Funny the way Philippa Murphy lists the letters to the name of Joy Anderson – BSc(Nutrition), PostgradDipDiet, APD, IBCLC, Australian Breastfeeding Association Breastfeeding Counsellor………….. trying to sound legitimate BUT PHILIPPA CLEARLY HAS NO LETTERS TO HER OWN NAME. I.E. SHE IS NOT QUALIFIED IN ANYTHING AT ALL.

Rachel Hoskins

Are you aware that when you are feeding from one breast then the foremilk and hind milk are already mixing in the other breast? And from ages past babies have been offered both breasts. To not offer both you are risking breast infections and a crying starving baby.
I am wondering what your qualifications and study are. I can’t seem to find them on any of your sites

Mallery Henderson

Not all babies need both sides. My baby is spilly if i try to offer both sides. So I offer one side (per 2hrs) and if he is unsettled or hungry, he gets the same side again to fully drain it. This also avoids infections.

Rachel Hoskins

I agree that not all do, but to unilaterally say not to means that most babies will be hungry, crying and distressed and mothers will be at risk of breast infections
Distress increases the cortisol and babies receive the message that their needs are not being met which sets them up for problems later in life

Philippa Murphy

Hi Rachel. Thank you for your comment and your concern re breast infections and crying starving babies. Something no one wants for our parents and I can assure you that babies are neither starving or mother’s breasts are increased with infection by feeding from one breast. The facts about lactose overload are very well established in the breastfeeding world as it’s how biology works.
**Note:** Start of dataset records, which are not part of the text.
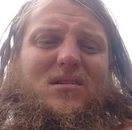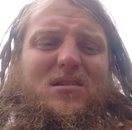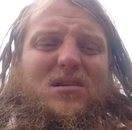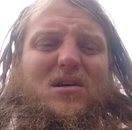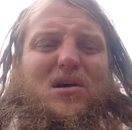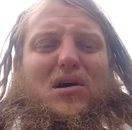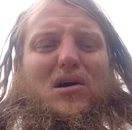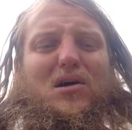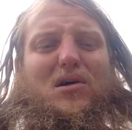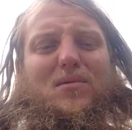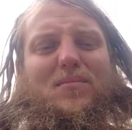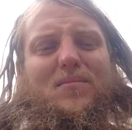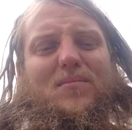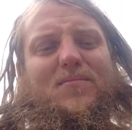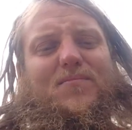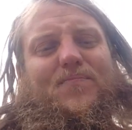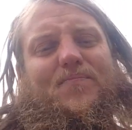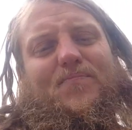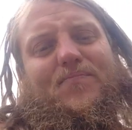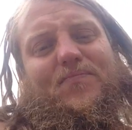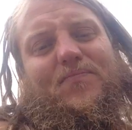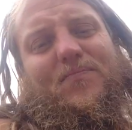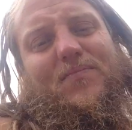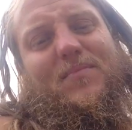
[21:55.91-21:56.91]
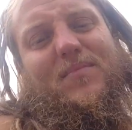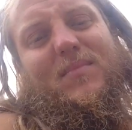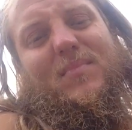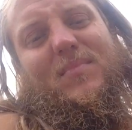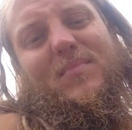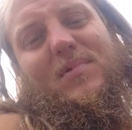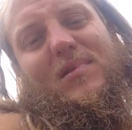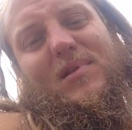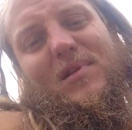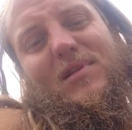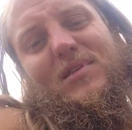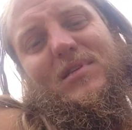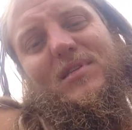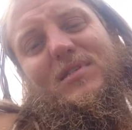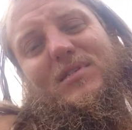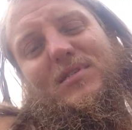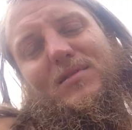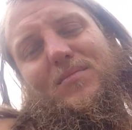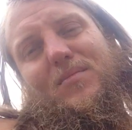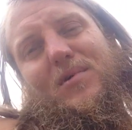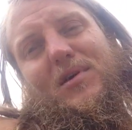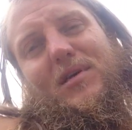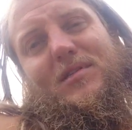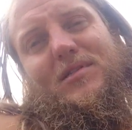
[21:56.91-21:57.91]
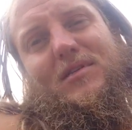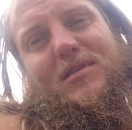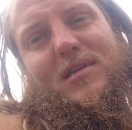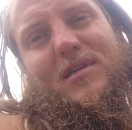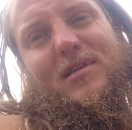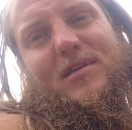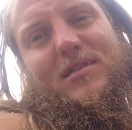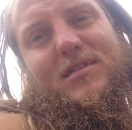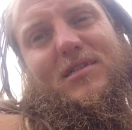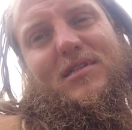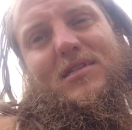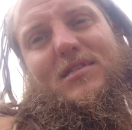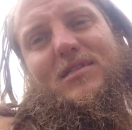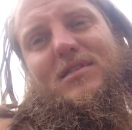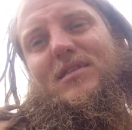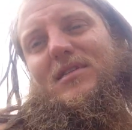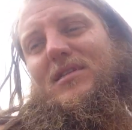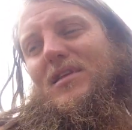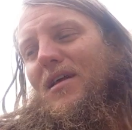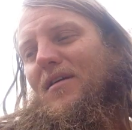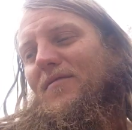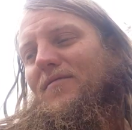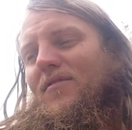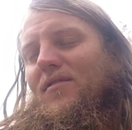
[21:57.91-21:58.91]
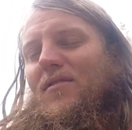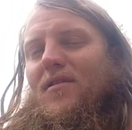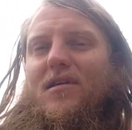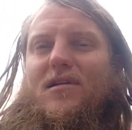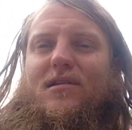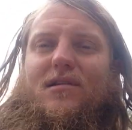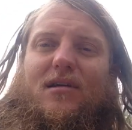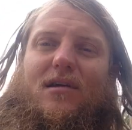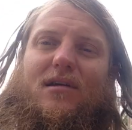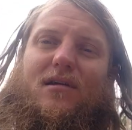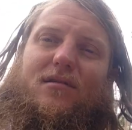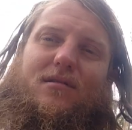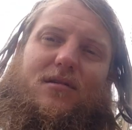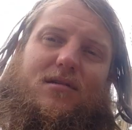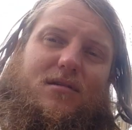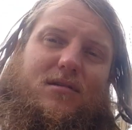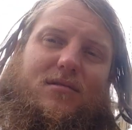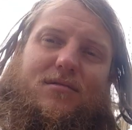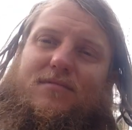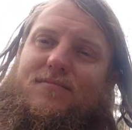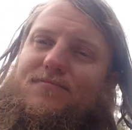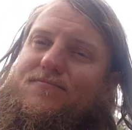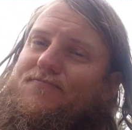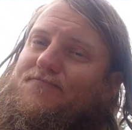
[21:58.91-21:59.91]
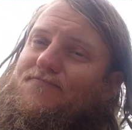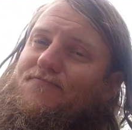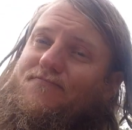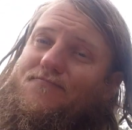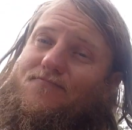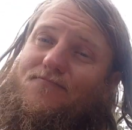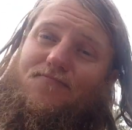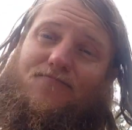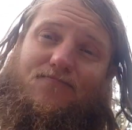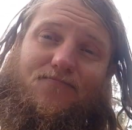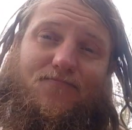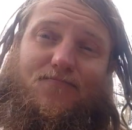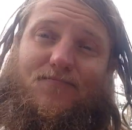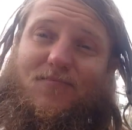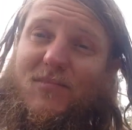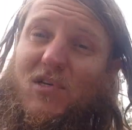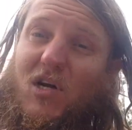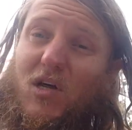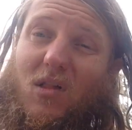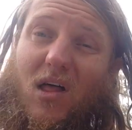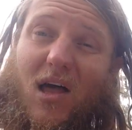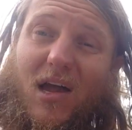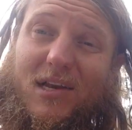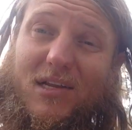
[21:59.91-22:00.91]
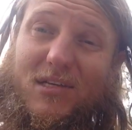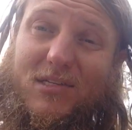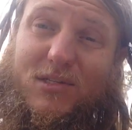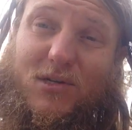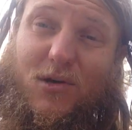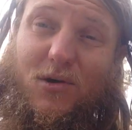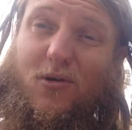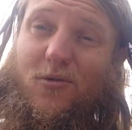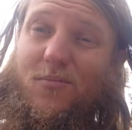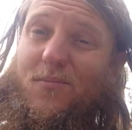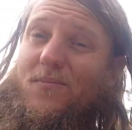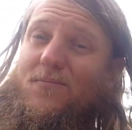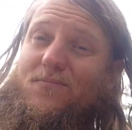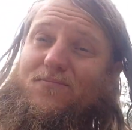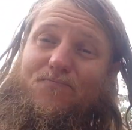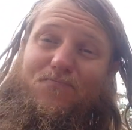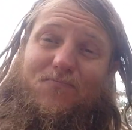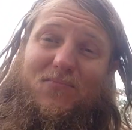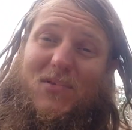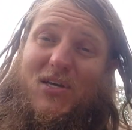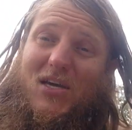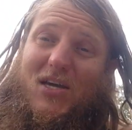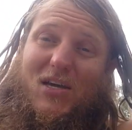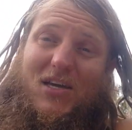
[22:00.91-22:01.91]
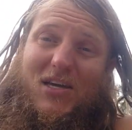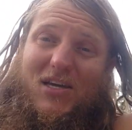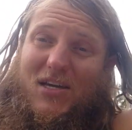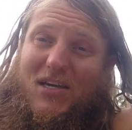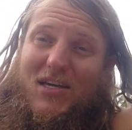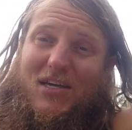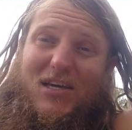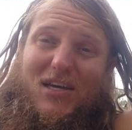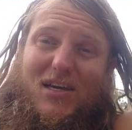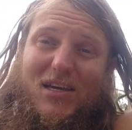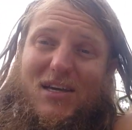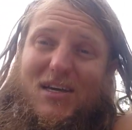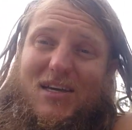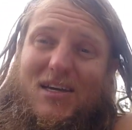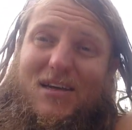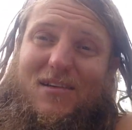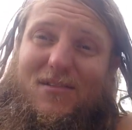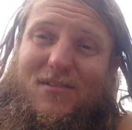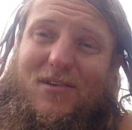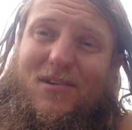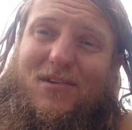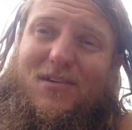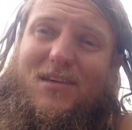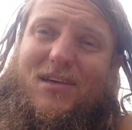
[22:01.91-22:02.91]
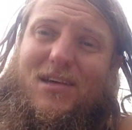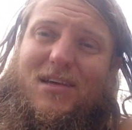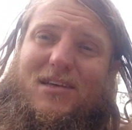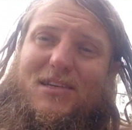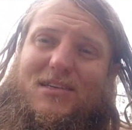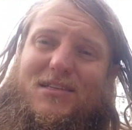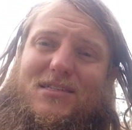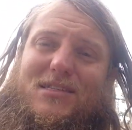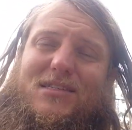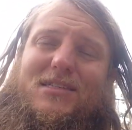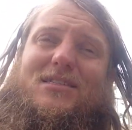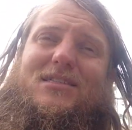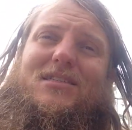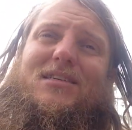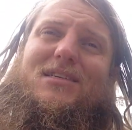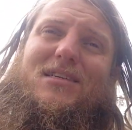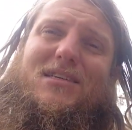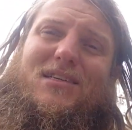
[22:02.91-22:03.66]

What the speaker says: But it's just amazing. It's just a never-ending kaleidoscope. It really is.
Joy Anderson – BSc(Nutrition), PostgradDipDiet, APD, IBCLC, Australian Breastfeeding Association Breastfeeding Counsellor says this about it. “The acid stools often cause a nappy rash. Gas and fluid build-up cause tummy pain and the baby ‘acts hungry’… Read more »

Rachel Hoskins

So, “mothers who have had this problem.” But for the majority of mothers who DON’T have this problem you could end up with a hungry, distressed baby. There is also a lot of research on this

Philippa Murphy

All mother’s that breastfed from both breasts create this problem for our newborns Rachel as that’s how our biology works as newborns and infants. It’s not the mother’s problem or fault, it’s just a feeding practice that is unfortunately, for our newborns and parents, widely taught and advocated but doesn’t actually suit their natural process of proven digestive function.

Ci

There is no apostrophe in the plural of mothers, Phillipa. You’re not looking very educated for someone who has written a book. Also your ‘that’ should be a ‘who’, because mothers are people, not things. I’ve never read a more uneducated sounding book as yours… you are clearly full of nonsense.